Face à cette situation, qui peut être dramatique, le Président de la République et le gouvernement de Jean-Marc Ayrault ont décidé d’agir avec détermination et cohérence, en mettant en place une stratégie de redressement indispensable à notre pays et à nos concitoyens.
Le Gouvernement, dès le mois de juin 2012, s’est emparé spécifiquement de la question prioritaire de l’emploi. Il l’a fait d’abord avec les emplois d’avenir, créés par la loi du 26 octobre 2012, à destination des jeunes privés d’emploi peu ou pas qualifiés.
Rappelons que ce dispositif s’articule autour de trois idées fortes : une action orientée prioritairement vers les jeunes sans diplôme ou peu diplômés ; une logique de parcours, de formation et un accompagnement renforcé ; un engagement financier de l’État important, correspondant à la programmation de 150 000 emplois d’avenir à l’horizon 2014, dont 100 000 d’ici à la fin 2013.

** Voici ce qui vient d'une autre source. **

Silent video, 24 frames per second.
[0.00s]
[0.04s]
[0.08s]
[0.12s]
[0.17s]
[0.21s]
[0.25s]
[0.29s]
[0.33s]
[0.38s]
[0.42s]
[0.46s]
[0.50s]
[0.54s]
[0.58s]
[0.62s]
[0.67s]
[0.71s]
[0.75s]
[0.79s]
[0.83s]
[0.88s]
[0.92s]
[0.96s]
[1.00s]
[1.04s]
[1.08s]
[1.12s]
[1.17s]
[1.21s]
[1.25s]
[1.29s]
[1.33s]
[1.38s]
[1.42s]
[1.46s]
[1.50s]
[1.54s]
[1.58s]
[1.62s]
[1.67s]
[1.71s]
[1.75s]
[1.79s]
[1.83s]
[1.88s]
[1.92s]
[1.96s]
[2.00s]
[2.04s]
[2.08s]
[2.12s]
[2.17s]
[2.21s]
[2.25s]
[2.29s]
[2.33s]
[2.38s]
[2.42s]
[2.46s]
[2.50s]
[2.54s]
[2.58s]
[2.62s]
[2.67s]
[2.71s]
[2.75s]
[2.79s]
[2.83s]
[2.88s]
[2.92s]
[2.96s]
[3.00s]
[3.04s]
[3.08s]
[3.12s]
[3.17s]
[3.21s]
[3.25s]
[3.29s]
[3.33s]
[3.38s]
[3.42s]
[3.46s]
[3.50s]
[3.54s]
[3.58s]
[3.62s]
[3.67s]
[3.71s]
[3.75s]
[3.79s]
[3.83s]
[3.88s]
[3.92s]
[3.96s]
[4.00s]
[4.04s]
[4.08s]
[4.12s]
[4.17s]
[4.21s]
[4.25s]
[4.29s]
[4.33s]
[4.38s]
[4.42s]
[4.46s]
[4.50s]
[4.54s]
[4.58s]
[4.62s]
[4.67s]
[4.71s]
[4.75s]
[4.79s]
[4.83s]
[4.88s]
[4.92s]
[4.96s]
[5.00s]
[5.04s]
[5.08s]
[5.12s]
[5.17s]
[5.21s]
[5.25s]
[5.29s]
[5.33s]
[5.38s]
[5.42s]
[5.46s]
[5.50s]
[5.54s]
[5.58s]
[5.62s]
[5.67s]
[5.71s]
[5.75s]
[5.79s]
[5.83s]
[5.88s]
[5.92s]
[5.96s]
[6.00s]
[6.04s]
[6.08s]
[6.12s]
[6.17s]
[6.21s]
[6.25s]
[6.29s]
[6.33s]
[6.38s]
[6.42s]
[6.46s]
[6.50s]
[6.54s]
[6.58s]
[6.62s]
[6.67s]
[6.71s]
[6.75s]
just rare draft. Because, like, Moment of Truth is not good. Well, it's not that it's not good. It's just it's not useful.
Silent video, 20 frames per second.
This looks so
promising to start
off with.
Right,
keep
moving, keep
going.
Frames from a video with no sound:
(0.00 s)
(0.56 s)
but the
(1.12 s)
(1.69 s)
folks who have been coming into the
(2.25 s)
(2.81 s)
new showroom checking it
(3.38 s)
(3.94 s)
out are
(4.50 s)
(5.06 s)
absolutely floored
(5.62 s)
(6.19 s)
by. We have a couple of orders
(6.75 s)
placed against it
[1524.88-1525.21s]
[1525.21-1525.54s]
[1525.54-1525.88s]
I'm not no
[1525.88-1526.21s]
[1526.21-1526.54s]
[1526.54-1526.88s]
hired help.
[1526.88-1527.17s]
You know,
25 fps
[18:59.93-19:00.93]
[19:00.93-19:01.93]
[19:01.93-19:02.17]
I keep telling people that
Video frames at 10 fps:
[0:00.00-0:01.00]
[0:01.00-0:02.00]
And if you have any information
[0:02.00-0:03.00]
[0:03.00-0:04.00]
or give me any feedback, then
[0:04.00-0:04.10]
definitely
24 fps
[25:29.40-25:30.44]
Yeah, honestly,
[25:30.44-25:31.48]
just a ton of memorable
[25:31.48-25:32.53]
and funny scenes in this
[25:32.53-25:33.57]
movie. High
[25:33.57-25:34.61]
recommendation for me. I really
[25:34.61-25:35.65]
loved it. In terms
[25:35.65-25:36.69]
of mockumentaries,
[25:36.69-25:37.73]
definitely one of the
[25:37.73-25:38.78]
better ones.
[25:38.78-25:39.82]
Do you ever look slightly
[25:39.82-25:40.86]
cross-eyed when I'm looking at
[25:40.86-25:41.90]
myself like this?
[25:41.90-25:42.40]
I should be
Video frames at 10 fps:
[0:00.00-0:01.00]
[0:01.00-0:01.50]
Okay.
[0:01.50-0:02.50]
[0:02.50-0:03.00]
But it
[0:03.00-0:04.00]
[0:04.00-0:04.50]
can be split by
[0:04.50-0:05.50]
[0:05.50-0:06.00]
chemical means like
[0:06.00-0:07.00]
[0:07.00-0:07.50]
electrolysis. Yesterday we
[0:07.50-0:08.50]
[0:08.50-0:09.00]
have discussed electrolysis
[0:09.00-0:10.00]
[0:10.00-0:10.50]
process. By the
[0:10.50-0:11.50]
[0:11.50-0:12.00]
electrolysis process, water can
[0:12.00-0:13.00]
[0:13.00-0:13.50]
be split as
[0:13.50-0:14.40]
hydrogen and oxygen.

Il l’a fait aussi avec les contrats de génération, dispositif qui est la traduction d’un accord national interprofessionnel signé le 19 octobre 2012 par l’ensemble des partenaires sociaux, qui déclaraient : « Le contrat de génération répond au triple objectif d’améliorer l’accès des jeunes à un emploi en contrat à durée indéterminée, de maintenir l’emploi des seniors salariés et d’assurer la transmission des savoirs, des compétences et de l’expérience. »
Traduit dans la loi du 1er mars 2013 portant création du contrat de génération, ce dispositif devrait permettre à terme la conclusion de 500 000 contrats de génération.
Cette stratégie s’appuie sur un triple impératif de cohérence, de complémentarité et d’efficience, mais aussi sur une méthode. Celle-ci tourne résolument le dos à celle du précédent gouvernement, aux déclarations sans lendemain, aux promesses non tenues et à la précipitation législative que guidait je ne sais quel impératif médiatique ou électoraliste du moment. (Marques d’approbation sur les travées du groupe socialiste.)